Ludvik’s fate shows how the Party can represent a threat. He writes an innocuous joke to his girlfriend, which is misinterpreted by a political machine not built to comprehend the subtle nuance of an ironic comment. The Party punishes Ludvik for this joke, transforming his life in an instant because he refuses to adhere to strict social expectations that are never explicitly written down. Ludvik breaks an unwritten rule, and, for the rest of his life, he must live in the shadow of the Party’s punishment. The power to punish symbolizes the strength and the threat of the Party. It operates beyond the confines of traditional social interaction, posing a new and little-understood capacity to dominate realms of social existence that were once private. A joke on a postcard is enough for the Party to deem one man to be beyond the political pale. The threat of the Party is so new and abstract that even members such as Ludvik do not know when they are transgressing and have little recourse to atone for any mistakes they make.

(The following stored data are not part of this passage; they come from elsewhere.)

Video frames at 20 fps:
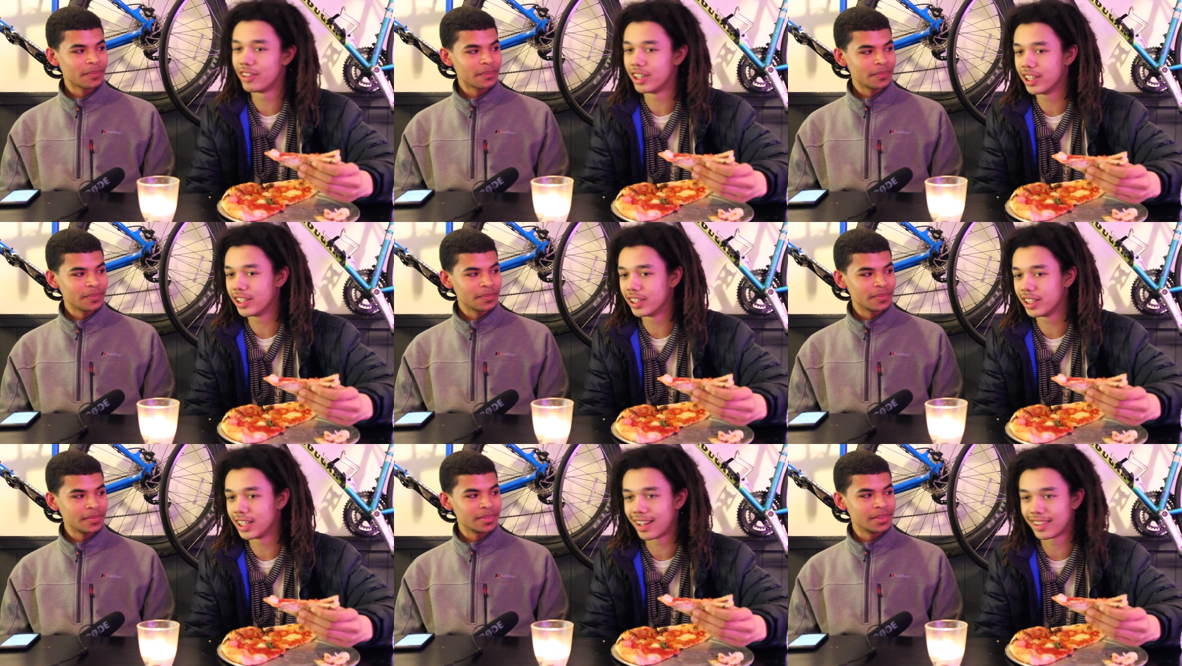
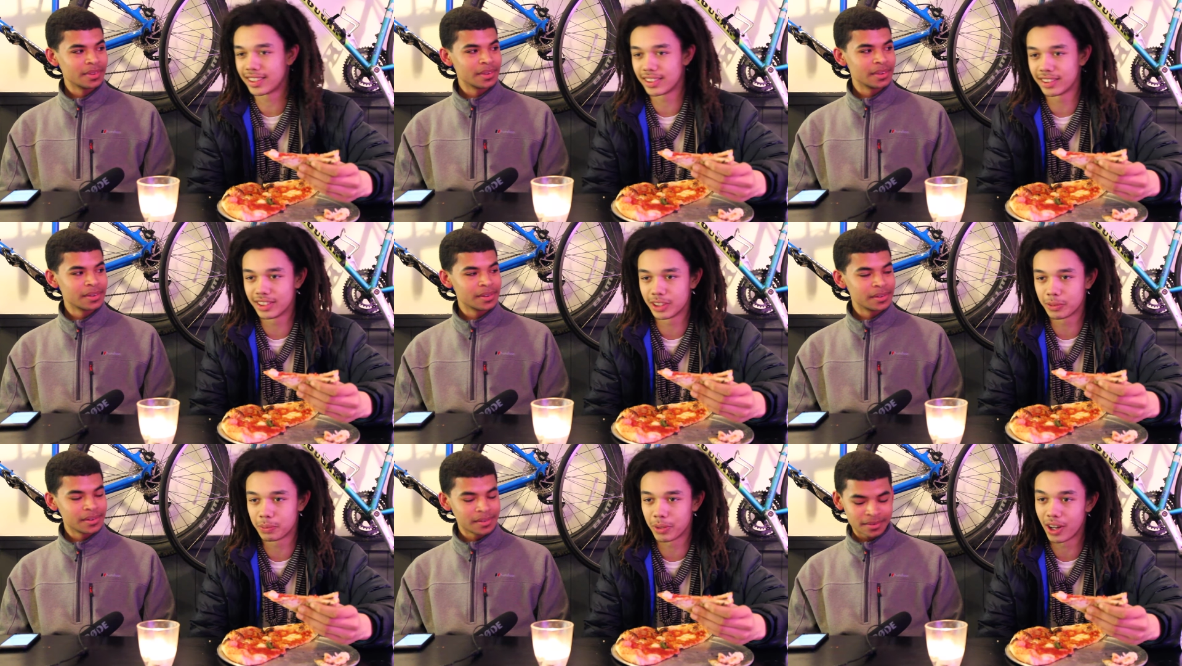Speaker 1: really good
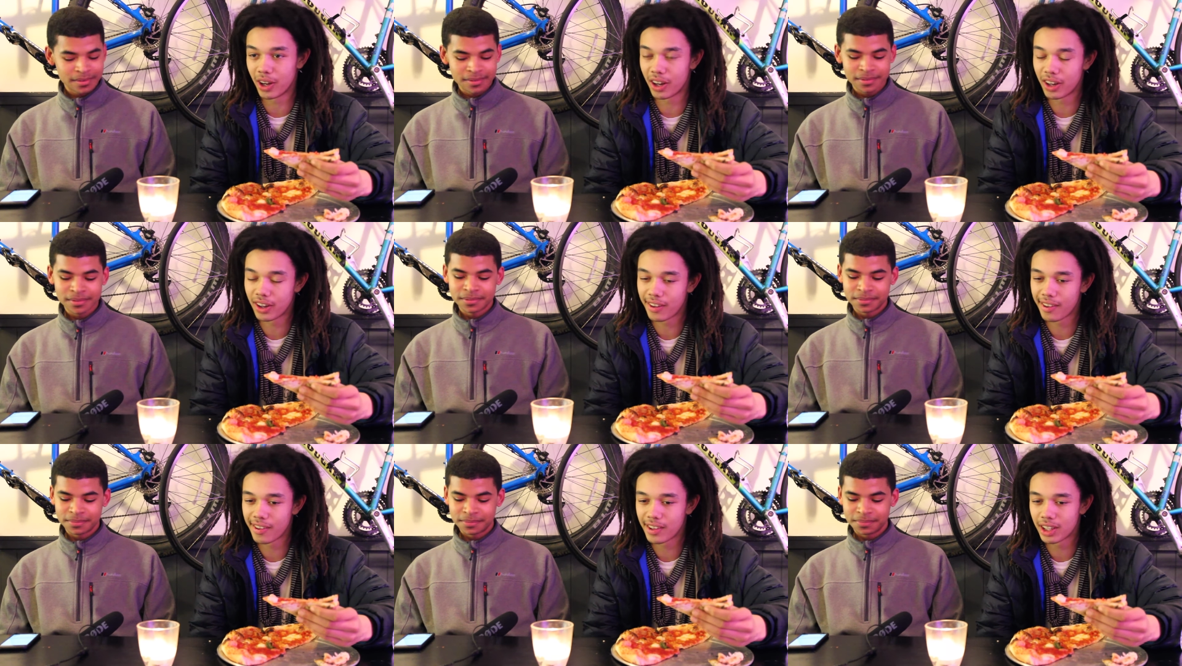lessons, but
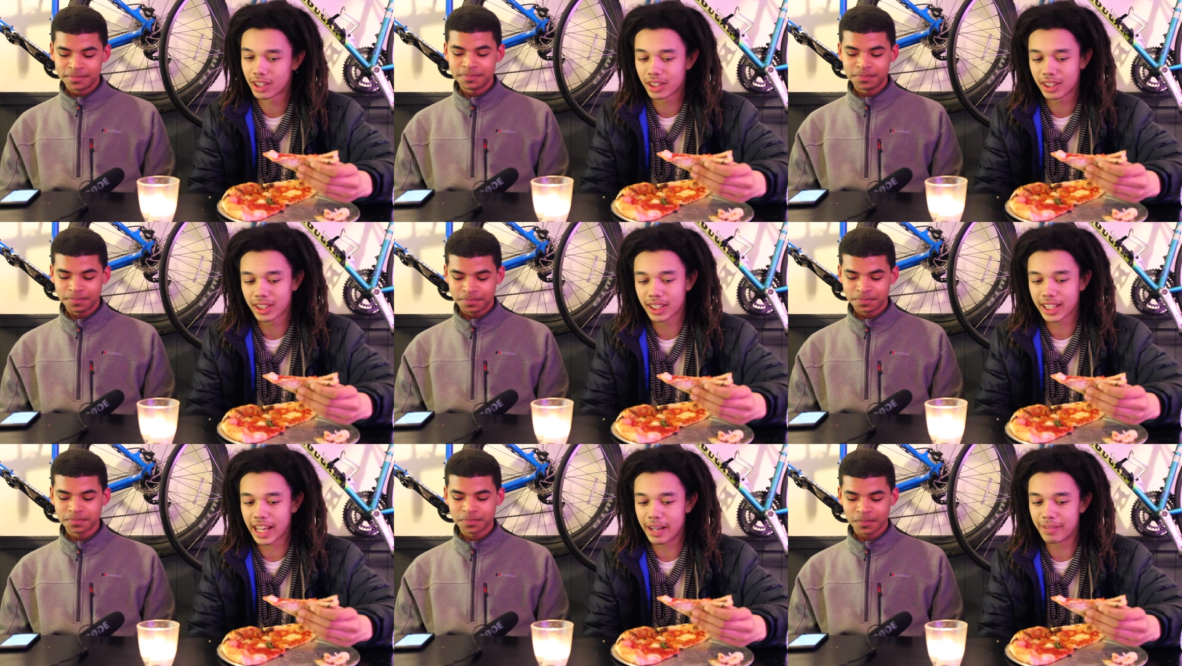
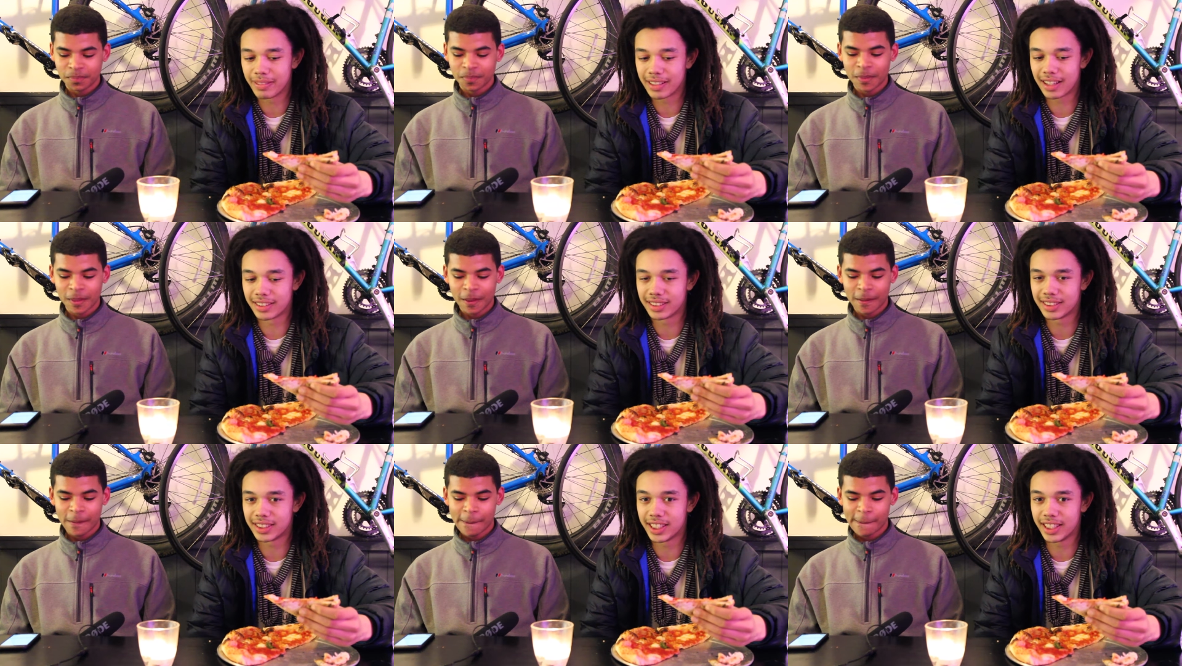came
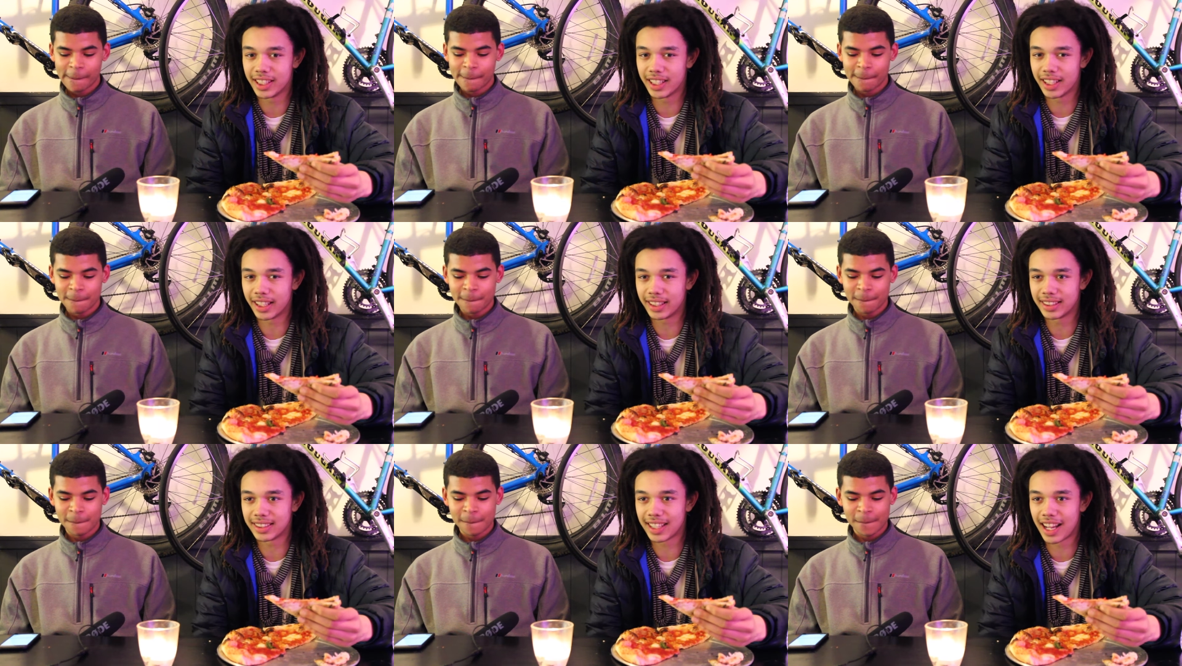down to
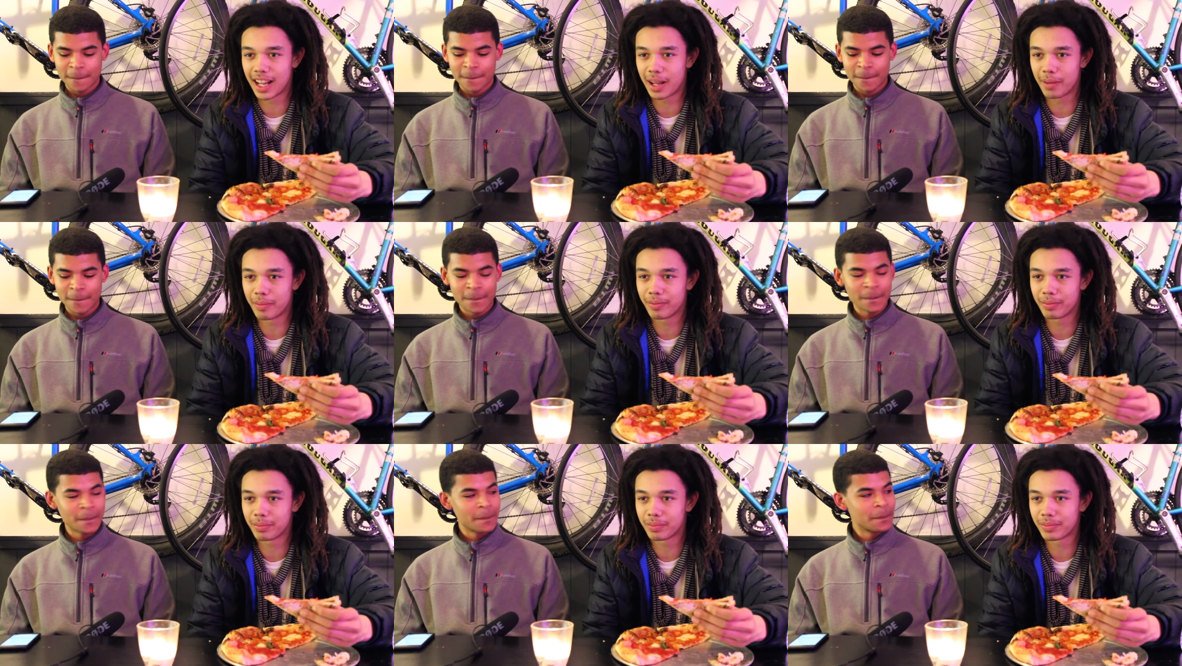the
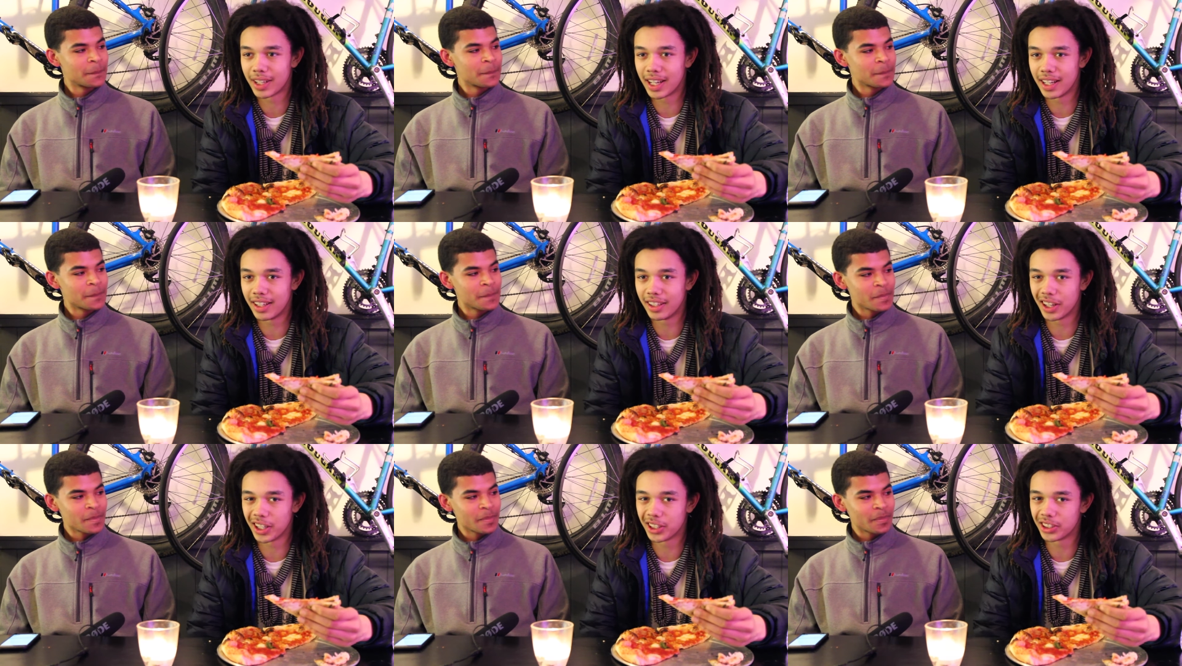exam
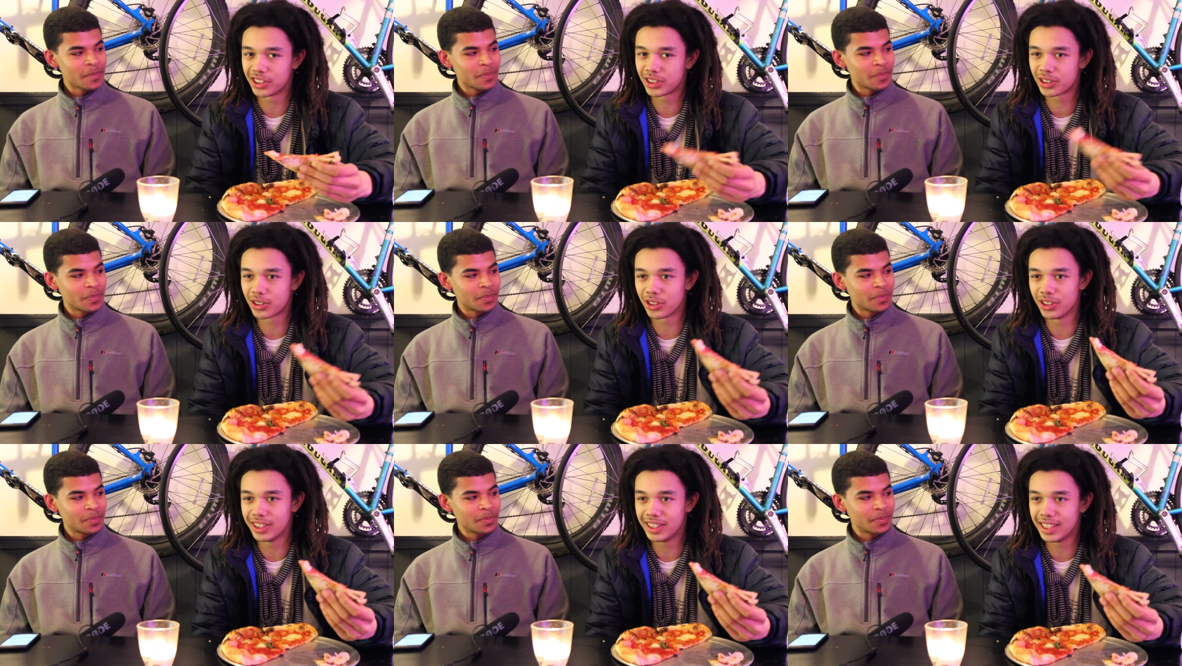and I
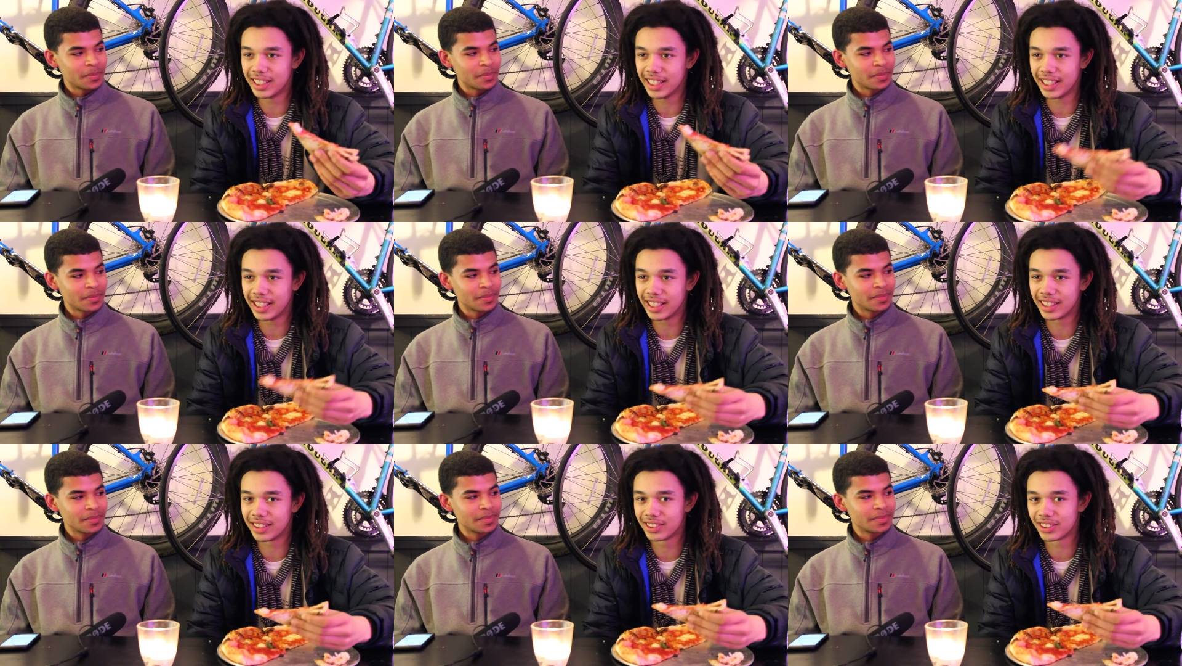just got a
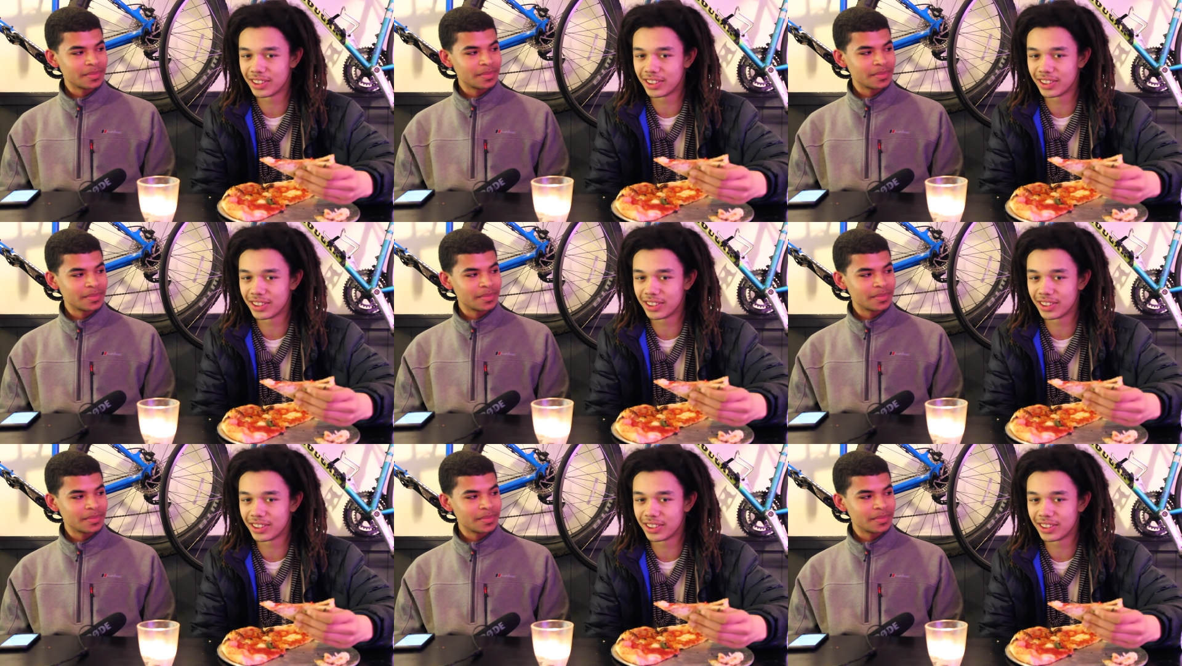D.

The Party is everywhere, and its demands are unknowable and lasting. The most overarching example of Totalitarianism as Absurdity, the Party symbolizes a new and dangerous threat to the lives of the very people who defend it.

Beyond the Party as a threat, however, the Party also represents a political promise. In the early days of the revolution, men such as Ludvik, Zemanek, and Alexej are firm believers in a better future. To them, the Party represents a form of political optimism that has not yet been tarnished. Alexej is so committed to the Party that he is willing to betray his own father to win its approval. Before his punishment, Ludvik is similarly optimistic about the Party, and Zemanek never loses his optimism. Since the Party’s machinations are so ill-defined, the characters can project their own meanings onto the powerful institution. While the reader may regard the Party as a threat (since Ludvik is introduced after he has been punished by it), many of the characters view it as a symbol of the brave new world of the socialist future. In the abstract, the Party embodies a bright future for Czechoslovakia. Exactly because it is so ill-defined and nebulous, the characters can find their own symbolic interpretation. This optimism is sometimes betrayed, as in the cases of Ludvik and Alexej, but the Party’s status as a symbol of a bright political future lingers on.

Ludvik accepts the nuances of the Party as a political symbol. He realizes that bitterness has clouded his life while the Party’s political project has not manifested. The Party parallels Ludvik’s life journey, an optimistic youth savaged by the practicalities of the real world. Ludvik’s optimism has been tarnished and darkened, just as the Party has been compromised from within over the decades. The folk traditions that were once well funded are now struggling, producing nothing but artificial echoes of a better era. Despite this, Ludvik finds meaning in playing the songs. The Party and the people may have symbolically lost their optimism, but meaning can still be found through authentic social interaction.